PROBLEM REQUIREMENTS: This exercise asks for an exact transcription of every entry.

[Saved data entries]
..........

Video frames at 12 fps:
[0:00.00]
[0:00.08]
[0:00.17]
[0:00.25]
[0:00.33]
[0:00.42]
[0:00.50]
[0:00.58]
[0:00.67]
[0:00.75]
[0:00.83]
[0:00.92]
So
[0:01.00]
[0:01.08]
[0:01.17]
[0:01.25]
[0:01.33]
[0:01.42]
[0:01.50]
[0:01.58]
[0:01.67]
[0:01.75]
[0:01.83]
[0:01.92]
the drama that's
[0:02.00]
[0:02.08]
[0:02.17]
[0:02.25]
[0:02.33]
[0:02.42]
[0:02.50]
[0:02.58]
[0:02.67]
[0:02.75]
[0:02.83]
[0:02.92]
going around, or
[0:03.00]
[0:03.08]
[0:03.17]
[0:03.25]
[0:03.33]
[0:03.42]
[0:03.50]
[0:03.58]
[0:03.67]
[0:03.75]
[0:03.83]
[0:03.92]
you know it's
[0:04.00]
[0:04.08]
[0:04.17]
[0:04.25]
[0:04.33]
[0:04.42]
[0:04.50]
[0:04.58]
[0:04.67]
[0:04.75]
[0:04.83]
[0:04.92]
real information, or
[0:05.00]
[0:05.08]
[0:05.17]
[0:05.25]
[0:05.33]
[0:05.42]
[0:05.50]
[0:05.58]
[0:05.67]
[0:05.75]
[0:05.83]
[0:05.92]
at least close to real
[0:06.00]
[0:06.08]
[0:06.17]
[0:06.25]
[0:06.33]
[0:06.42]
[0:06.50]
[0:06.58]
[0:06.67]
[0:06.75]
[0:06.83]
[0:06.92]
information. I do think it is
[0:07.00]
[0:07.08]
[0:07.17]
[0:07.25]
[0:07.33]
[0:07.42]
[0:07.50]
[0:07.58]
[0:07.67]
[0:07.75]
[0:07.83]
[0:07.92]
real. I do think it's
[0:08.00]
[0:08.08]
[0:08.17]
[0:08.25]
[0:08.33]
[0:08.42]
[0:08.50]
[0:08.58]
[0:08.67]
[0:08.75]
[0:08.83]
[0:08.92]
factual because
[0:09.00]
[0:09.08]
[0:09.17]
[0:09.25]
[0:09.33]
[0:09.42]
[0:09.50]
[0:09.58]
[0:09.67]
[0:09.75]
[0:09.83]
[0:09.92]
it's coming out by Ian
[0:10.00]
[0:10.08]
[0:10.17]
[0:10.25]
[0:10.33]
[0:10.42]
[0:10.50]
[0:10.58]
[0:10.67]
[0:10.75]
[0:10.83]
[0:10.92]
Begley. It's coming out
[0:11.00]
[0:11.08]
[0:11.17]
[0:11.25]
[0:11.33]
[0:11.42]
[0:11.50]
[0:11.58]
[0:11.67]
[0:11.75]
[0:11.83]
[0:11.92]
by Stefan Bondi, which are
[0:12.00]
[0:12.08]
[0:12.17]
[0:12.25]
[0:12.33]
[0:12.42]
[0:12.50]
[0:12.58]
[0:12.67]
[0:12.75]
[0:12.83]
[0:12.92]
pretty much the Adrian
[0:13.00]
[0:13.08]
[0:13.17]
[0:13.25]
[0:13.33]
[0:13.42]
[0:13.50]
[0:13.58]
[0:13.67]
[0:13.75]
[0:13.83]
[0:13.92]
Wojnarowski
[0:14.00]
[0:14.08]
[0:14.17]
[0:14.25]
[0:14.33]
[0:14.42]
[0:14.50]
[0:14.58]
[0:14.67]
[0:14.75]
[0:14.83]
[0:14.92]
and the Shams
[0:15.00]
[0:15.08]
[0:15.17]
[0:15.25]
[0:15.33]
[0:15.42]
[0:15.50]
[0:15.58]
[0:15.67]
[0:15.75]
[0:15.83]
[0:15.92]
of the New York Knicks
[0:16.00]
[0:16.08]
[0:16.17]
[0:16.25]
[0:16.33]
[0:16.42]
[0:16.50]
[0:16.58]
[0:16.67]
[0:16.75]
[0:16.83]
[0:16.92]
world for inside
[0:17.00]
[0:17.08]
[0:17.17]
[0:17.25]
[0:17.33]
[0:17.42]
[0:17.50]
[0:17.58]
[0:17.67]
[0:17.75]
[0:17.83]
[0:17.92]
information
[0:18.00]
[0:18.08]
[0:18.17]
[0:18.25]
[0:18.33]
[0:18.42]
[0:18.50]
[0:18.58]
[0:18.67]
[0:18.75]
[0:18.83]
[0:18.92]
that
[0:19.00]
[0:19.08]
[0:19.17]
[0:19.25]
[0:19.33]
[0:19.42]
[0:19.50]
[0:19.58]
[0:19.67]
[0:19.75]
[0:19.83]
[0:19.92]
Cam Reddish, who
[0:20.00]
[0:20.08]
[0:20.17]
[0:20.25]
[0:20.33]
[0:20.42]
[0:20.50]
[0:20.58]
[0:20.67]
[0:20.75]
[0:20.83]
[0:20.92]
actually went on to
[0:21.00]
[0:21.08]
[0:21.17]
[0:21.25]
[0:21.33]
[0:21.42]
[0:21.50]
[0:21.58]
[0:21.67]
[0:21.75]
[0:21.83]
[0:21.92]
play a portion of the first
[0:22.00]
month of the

..........

RESULT OF THE TASK:
Video frames at 12 fps:
[0:00.00]
[0:00.08]
[0:00.17]
[0:00.25]
[0:00.33]
[0:00.42]
[0:00.50]
[0:00.58]
[0:00.67]
[0:00.75]
[0:00.83]
[0:00.92]
So
[0:01.00]
[0:01.08]
[0:01.17]
[0:01.25]
[0:01.33]
[0:01.42]
[0:01.50]
[0:01.58]
[0:01.67]
[0:01.75]
[0:01.83]
[0:01.92]
the drama that's
[0:02.00]
[0:02.08]
[0:02.17]
[0:02.25]
[0:02.33]
[0:02.42]
[0:02.50]
[0:02.58]
[0:02.67]
[0:02.75]
[0:02.83]
[0:02.92]
going around, or
[0:03.00]
[0:03.08]
[0:03.17]
[0:03.25]
[0:03.33]
[0:03.42]
[0:03.50]
[0:03.58]
[0:03.67]
[0:03.75]
[0:03.83]
[0:03.92]
you know it's
[0:04.00]
[0:04.08]
[0:04.17]
[0:04.25]
[0:04.33]
[0:04.42]
[0:04.50]
[0:04.58]
[0:04.67]
[0:04.75]
[0:04.83]
[0:04.92]
real information, or
[0:05.00]
[0:05.08]
[0:05.17]
[0:05.25]
[0:05.33]
[0:05.42]
[0:05.50]
[0:05.58]
[0:05.67]
[0:05.75]
[0:05.83]
[0:05.92]
at least close to real
[0:06.00]
[0:06.08]
[0:06.17]
[0:06.25]
[0:06.33]
[0:06.42]
[0:06.50]
[0:06.58]
[0:06.67]
[0:06.75]
[0:06.83]
[0:06.92]
information. I do think it is
[0:07.00]
[0:07.08]
[0:07.17]
[0:07.25]
[0:07.33]
[0:07.42]
[0:07.50]
[0:07.58]
[0:07.67]
[0:07.75]
[0:07.83]
[0:07.92]
real. I do think it's
[0:08.00]
[0:08.08]
[0:08.17]
[0:08.25]
[0:08.33]
[0:08.42]
[0:08.50]
[0:08.58]
[0:08.67]
[0:08.75]
[0:08.83]
[0:08.92]
factual because
[0:09.00]
[0:09.08]
[0:09.17]
[0:09.25]
[0:09.33]
[0:09.42]
[0:09.50]
[0:09.58]
[0:09.67]
[0:09.75]
[0:09.83]
[0:09.92]
it's coming out by Ian
[0:10.00]
[0:10.08]
[0:10.17]
[0:10.25]
[0:10.33]
[0:10.42]
[0:10.50]
[0:10.58]
[0:10.67]
[0:10.75]
[0:10.83]
[0:10.92]
Begley. It's coming out
[0:11.00]
[0:11.08]
[0:11.17]
[0:11.25]
[0:11.33]
[0:11.42]
[0:11.50]
[0:11.58]
[0:11.67]
[0:11.75]
[0:11.83]
[0:11.92]
by Stefan Bondi, which are
[0:12.00]
[0:12.08]
[0:12.17]
[0:12.25]
[0:12.33]
[0:12.42]
[0:12.50]
[0:12.58]
[0:12.67]
[0:12.75]
[0:12.83]
[0:12.92]
pretty much the Adrian
[0:13.00]
[0:13.08]
[0:13.17]
[0:13.25]
[0:13.33]
[0:13.42]
[0:13.50]
[0:13.58]
[0:13.67]
[0:13.75]
[0:13.83]
[0:13.92]
Wojnarowski
[0:14.00]
[0:14.08]
[0:14.17]
[0:14.25]
[0:14.33]
[0:14.42]
[0:14.50]
[0:14.58]
[0:14.67]
[0:14.75]
[0:14.83]
[0:14.92]
and the Shams
[0:15.00]
[0:15.08]
[0:15.17]
[0:15.25]
[0:15.33]
[0:15.42]
[0:15.50]
[0:15.58]
[0:15.67]
[0:15.75]
[0:15.83]
[0:15.92]
of the New York Knicks
[0:16.00]
[0:16.08]
[0:16.17]
[0:16.25]
[0:16.33]
[0:16.42]
[0:16.50]
[0:16.58]
[0:16.67]
[0:16.75]
[0:16.83]
[0:16.92]
world for inside
[0:17.00]
[0:17.08]
[0:17.17]
[0:17.25]
[0:17.33]
[0:17.42]
[0:17.50]
[0:17.58]
[0:17.67]
[0:17.75]
[0:17.83]
[0:17.92]
information
[0:18.00]
[0:18.08]
[0:18.17]
[0:18.25]
[0:18.33]
[0:18.42]
[0:18.50]
[0:18.58]
[0:18.67]
[0:18.75]
[0:18.83]
[0:18.92]
that
[0:19.00]
[0:19.08]
[0:19.17]
[0:19.25]
[0:19.33]
[0:19.42]
[0:19.50]
[0:19.58]
[0:19.67]
[0:19.75]
[0:19.83]
[0:19.92]
Cam Reddish, who
[0:20.00]
[0:20.08]
[0:20.17]
[0:20.25]
[0:20.33]
[0:20.42]
[0:20.50]
[0:20.58]
[0:20.67]
[0:20.75]
[0:20.83]
[0:20.92]
actually went on to
[0:21.00]
[0:21.08]
[0:21.17]
[0:21.25]
[0:21.33]
[0:21.42]
[0:21.50]
[0:21.58]
[0:21.67]
[0:21.75]
[0:21.83]
[0:21.92]
play a portion of the first
[0:22.00]
month of the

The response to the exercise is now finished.